Poetry. TOMORROWLAND is a book-length poem of bodily transit and colonial forgetting. Its names and events perpetually arrive in a new world, whose versions here combine promised lands and historical suicide. Eula moves among these real and imagined place-times with other symbolic names and unnamed figures, and Jack plays death. The primary formal note is the interrupted iambic.

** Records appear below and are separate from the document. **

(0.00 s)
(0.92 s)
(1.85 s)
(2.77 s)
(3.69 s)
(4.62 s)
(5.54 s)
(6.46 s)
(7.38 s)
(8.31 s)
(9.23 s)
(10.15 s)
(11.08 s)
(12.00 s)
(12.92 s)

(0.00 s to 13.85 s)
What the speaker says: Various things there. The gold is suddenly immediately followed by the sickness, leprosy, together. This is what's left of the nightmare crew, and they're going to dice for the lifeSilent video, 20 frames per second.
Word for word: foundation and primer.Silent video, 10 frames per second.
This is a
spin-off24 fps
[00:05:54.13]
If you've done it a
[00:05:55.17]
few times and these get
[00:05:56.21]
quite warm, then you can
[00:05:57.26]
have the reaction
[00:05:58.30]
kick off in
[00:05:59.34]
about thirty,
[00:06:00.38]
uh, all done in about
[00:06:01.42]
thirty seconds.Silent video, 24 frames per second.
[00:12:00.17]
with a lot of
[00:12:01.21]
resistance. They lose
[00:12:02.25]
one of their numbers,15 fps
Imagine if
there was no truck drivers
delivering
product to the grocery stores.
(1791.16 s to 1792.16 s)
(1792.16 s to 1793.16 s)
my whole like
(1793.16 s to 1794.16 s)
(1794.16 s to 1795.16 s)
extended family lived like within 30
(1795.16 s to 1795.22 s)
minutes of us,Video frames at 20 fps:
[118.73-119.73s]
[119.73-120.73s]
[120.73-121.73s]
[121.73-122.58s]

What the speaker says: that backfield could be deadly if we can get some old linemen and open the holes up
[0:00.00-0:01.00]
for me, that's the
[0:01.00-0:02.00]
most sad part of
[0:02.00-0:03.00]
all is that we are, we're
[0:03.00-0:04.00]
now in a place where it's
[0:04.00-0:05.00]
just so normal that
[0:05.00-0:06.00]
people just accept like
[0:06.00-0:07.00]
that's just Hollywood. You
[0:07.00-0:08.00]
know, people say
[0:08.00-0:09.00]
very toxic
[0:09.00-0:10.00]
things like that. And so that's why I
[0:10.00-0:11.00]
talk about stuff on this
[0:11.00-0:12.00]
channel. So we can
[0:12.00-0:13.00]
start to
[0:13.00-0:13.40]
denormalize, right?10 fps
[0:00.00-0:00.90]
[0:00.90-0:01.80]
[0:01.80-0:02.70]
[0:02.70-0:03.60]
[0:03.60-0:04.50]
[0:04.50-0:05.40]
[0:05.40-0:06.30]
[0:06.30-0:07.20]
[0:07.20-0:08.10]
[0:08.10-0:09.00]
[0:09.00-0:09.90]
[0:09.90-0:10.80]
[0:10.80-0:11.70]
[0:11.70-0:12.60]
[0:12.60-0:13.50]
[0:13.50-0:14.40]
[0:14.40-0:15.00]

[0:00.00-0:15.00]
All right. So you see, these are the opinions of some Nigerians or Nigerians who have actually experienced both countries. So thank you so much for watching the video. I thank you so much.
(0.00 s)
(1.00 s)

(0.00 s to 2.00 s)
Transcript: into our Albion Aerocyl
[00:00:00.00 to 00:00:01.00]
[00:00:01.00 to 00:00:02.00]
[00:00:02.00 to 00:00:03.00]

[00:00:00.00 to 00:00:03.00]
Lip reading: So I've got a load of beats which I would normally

"Lisa Samuels's TOMORROWLAND is a guidebook and diary from an actuality existing among real sea and ships and coastline, history, and contemporary reflection. There are named 'characters,' but the true characters are a colony, a 'we' of the newly arrived to this land. The generous and graceful syntax is a fusing agent for yesterday, today, and tomorrow. The reader exults in the accomplishment of the verse."—Alice Notley
Author City: AUCKLAND NZ
Lisa Samuels grew up in the United States, Sweden, and the Middle East. She has a PhD from the University of Virginia, where she wrote her dissertation on Laura Riding, Wallace Stevens, and academic poetry criticism. She publishes on Riding and other modernist and contemporary poets as well as on subjects such as linguistic beauty, poetic analysis, and intellectual property. She taught in Utah, Virginia, Alabama, Kentucky, and Michigan before moving to the University of Wisconsin-Milwaukee in 2000 to teach poetry writing and literature. In 2006, she took up a position as Associate Professor in the Department of English at the University of Auckland, New Zealand.